Duplicate Web Content: Google Penalty Myth

This video by Greg Grothaus, a Google Search Quality Engineer, was created on August 12, 2009 - so this is current information on the Duplicate Content Issue coming directly from the source.

The video is part of what they call "webmaster outreach" which they use to reach out to the webmaster community to explain how search quality works...

The first issue that Greg Grothaus discusses is the common myth about the Duplicate Content Penalty. He explains how they create a set of results for any given search query, and explains that there is actually no penalty.

They simply determine which of the duplicate pieces of content is most relative to the actual search query, and omit the others. Those that are omitted from one search query, may very well show in another more relevant search query. Example: a web page, and the print version of that same web page.

Greg says, "We recognize that most duplicate content is not deceptive in origin, so as a result we're not trying to penalize it, we're just trying to show in our search results content that is distinct and offer the searcher a variety of results. This is very much a per query thing." (paraphrased) He recommends that you read the Duplicate Content help file on Google, which states:

Duplicate content on a site is not grounds for action on that site unless it appears that the intent of the duplicate content is to be deceptive and manipulate search engine results. If your site suffers from duplicate content issues, and you don't follow the advice listed above, we do a good job of choosing a version of the content to show in our search results. source

And which also says:

If you find that another site is duplicating your content by scraping (misappropriating and republishing) it, it's unlikely that this will negatively impact your site's ranking in Google search results pages. If you do spot a case that's particularly frustrating, you are welcome to file a DMCA request to claim ownership of the content and request removal of the other site from Google's index.

The exception is what they consider spam, and Greg says that this is still not a penalty for Duplicate Content but rather a penalty for spam. This is defined as a web page where someone has intentionally copied content and marked it up for the purpose of manipulating the search results, which they will omit from their index and/or give a much lower ranking. The example given was a case where someone copies the entire exact content from a Wikipedia page, then publishes and optimizes it on a page of their own site.

Greg goes on to explain exactly what Duplicate Content is...

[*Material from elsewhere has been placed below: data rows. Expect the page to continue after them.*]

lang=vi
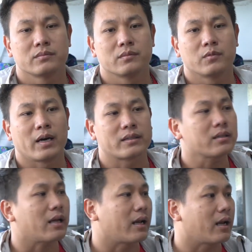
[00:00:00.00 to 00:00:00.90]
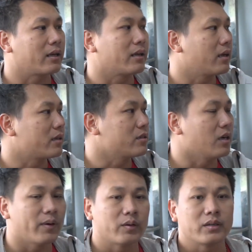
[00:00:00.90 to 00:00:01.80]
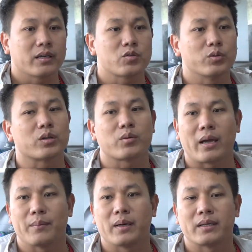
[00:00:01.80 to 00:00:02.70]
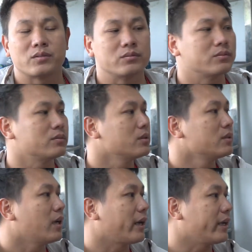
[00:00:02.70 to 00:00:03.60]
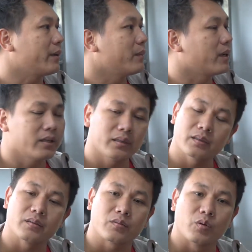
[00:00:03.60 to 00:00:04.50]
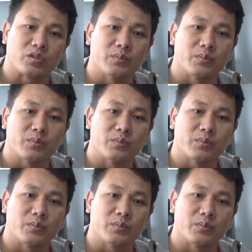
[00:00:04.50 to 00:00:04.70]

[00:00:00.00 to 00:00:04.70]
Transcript: và tất cả dựa vào những cái số điện thoại mà ừ, anh em à, của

The first is a common problem, which is multiple URL's which all point to the exact same page or content. Examples would be: url.com vs url.com/index.htm vs or http://url.com vs http://www.url.com. All 4 of those URL structures pulling up the exact same home page. He explains why this is a problem, and again states that there is no penalty associated with this issue.

The real issues in a case like that - again, not penalties - start with the fact that you are diluting your Link Popularity. The solution is to use only one instance of any given URL (link) and create a 301 redirect for any other instances (with www or without, for example).

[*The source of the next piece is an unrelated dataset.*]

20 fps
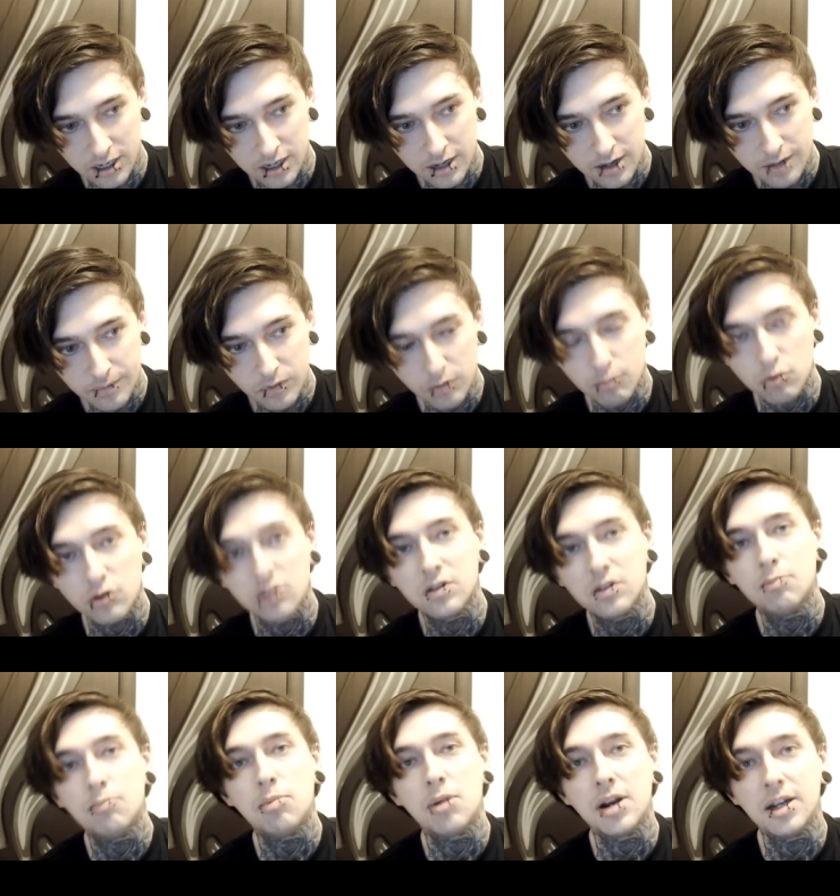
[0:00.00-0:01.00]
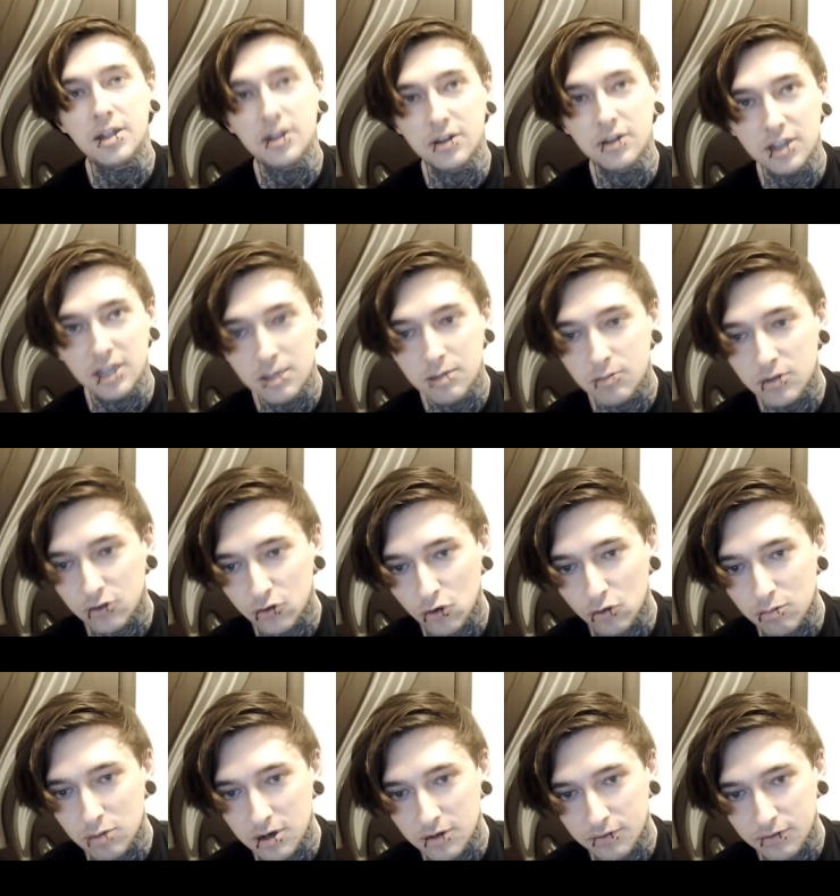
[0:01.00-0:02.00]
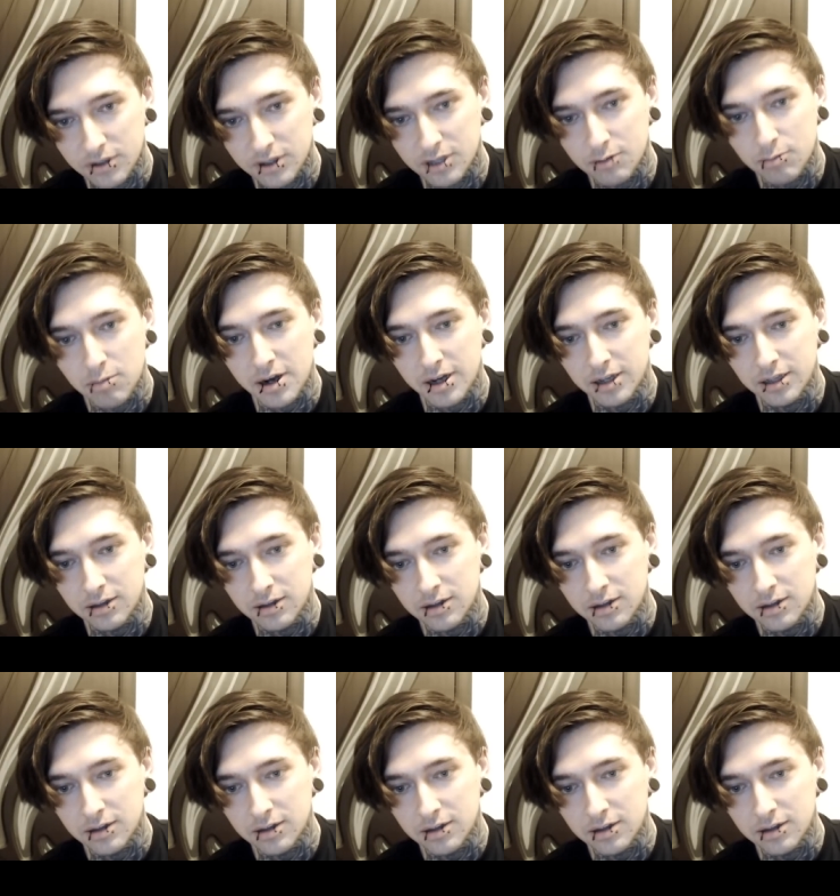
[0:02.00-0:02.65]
ну, просто бренд, имя Соблев, это бренд.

Greg also says that in these cases, it causes inefficient crawling of your entire website, which could cause some of your new content to be missed.

How to Fix These Common Duplicate Content Issues

The solution is to understand what they call "the canonical". This refers to the simplest and most significant form of your content - or the URL that you want to show for any given page of content. The URL you choose (example: with www or without) is considered your canonical URL.

Once you've picked your canonical URL there are several ways you can let Google know to use this URL, including:

  • Link to your web pages consistently
  • Use a 301 Redirect for all non-canonical URL's
  • Go into Google's Webmaster Tools and specify www vs non-www
  • New option: use the rel=canonical HTML tag

Greg goes on to explain how to use the canonical tag, and explains it's similarity to the 301 redirect and your option to use either.

The last bit of the video covers Multiple Site Issues, such as different URL's for different audiences (by country or language) - a .co.uk version of the same .com site for example. Or French and German versions of your site.

The statement made here was "Google thinks Multiple Domains are OK". Your only real concerns are diluting Link Reputation. Google will choose the best page for any given query - not necessarily all of your domains.

An example is given of two domains with the same content targeting different countries, an Australian version (.com.au) and a British version (.com.co.uk) - obviously both in the English language. Google will attempt to serve the correct domain to the appropriate searcher, based on their location.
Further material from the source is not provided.